I was recently sitting in on an oversight meeting of Gemini management. Most of the meeting was spent in executive (ie. private) sessions, but during one of the two public sessions, one main topic was to explore how and what we have learned from past mistakes. This discussion made me realize that learning from mistakes is not an easy thing to do for many institutions. I’m not saying here that Gemini is doing all these things wrong, but I have seen all these issues first hand at various places, including Gemini. I’m sure that if asked, most people would say that they, personally, learn from their mistakes. Yet, institutions and corporations often don’t. Why not?
For one, you first have to be willing to acknowledge the mistake. This step can be a key roadblock for some. If you don’t have an atmosphere where honest inward looking thought and speech is encouraged, mistakes get covered up, denied, assigned to something else, and not brought out as potential lessons and means for improvement. If you believe in hiding bad news in an (ultimately futile) effort to look good, then you will never learn from mistakes.
Second, you need an environment where the mistake is viewed in context of the system that allowed the mistake to happen and that allowed its effect to be as big as it was. What you don’t need is an environment of blame – where mistakes are dealt with admonishments of “don’t do that again”. What you need is a faultless exploration of what in the system could be changed to prevent future similar mistakes. Making and acknowledging mistakes is not about placing blame, but about fixing the system.
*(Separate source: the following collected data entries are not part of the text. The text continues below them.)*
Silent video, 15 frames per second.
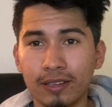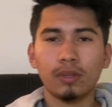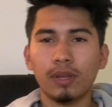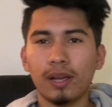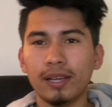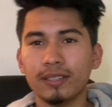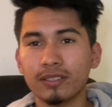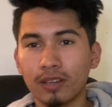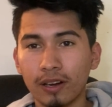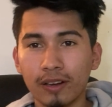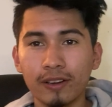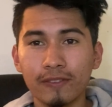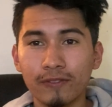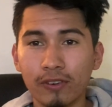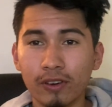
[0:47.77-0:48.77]
I
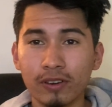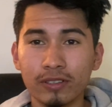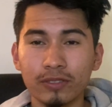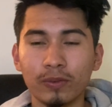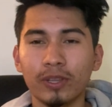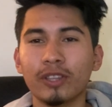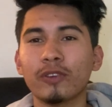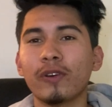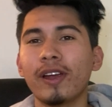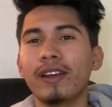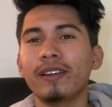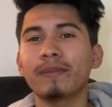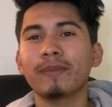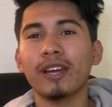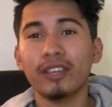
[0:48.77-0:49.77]
started first with
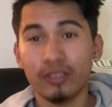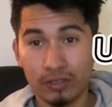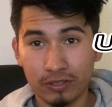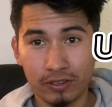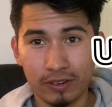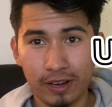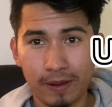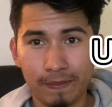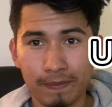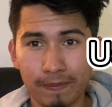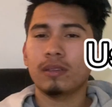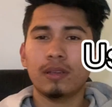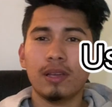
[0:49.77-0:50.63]
creating my username.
People will always make mistakes, but you want the system in which they work to be as fault-tolerant, and fault-preventive (if I can coin a new compound word) as possible.
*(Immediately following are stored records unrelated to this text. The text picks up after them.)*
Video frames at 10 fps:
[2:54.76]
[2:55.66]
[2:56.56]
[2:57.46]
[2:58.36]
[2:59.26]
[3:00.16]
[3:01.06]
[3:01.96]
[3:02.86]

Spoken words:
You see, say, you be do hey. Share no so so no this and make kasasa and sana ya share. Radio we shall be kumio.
Finally, you have to really broaden your horizons and fix the system, not the symptom. To make up a hypothetical example, if an instrument is damaged because a heating circuit failed (OK, the event is not so hypothetical, but the implicit bad response outlined below is), you could simply decide to remove the heating circuit from the instrument when it’s repaired. That fixes the symptom and you certainly must address the symptom, or you look really foolish if the same accident happens again, but you can’t stop there. What allowed this single point of failure to exist in the first place? What allowed the failure to occur unnoticed? Was there real-time monitoring? Was anyone overseeing the project? Was anyone contacted? Was there a timer on the heater? Are other possible single-point failures being identified and backed up and/or isolated by a fail-safe or some other subsystem? If you don’t start asking yourself these types of questions, there will be no learning from your mistakes. On the other hand, if you are not afraid to take a rigorously honest look at what other similar vulnerabilities might exist, if you are willing to go beyond placing individual blame and look at how the process allowed both the single point failure to exist in the first place and for the eventual failure to go unnoticed and un-contained, then you are probably on a continual course of improvement and empowerment. Isn’t that a better place to be than only a few instances of bad luck away from a repeat of a mistake you chose not to learn from?
Scot remembers several bits of advice he received about mistakes. His water-skiing cousin told him if he wasn’t falling, he wasn’t trying hard enough. His graduate advisor told him “wisdom is that sinking feeling that you’ve made this mistake before.” He learned from these people and others that making mistakes is part of life. Making the same mistake twice, doesn’t have to be.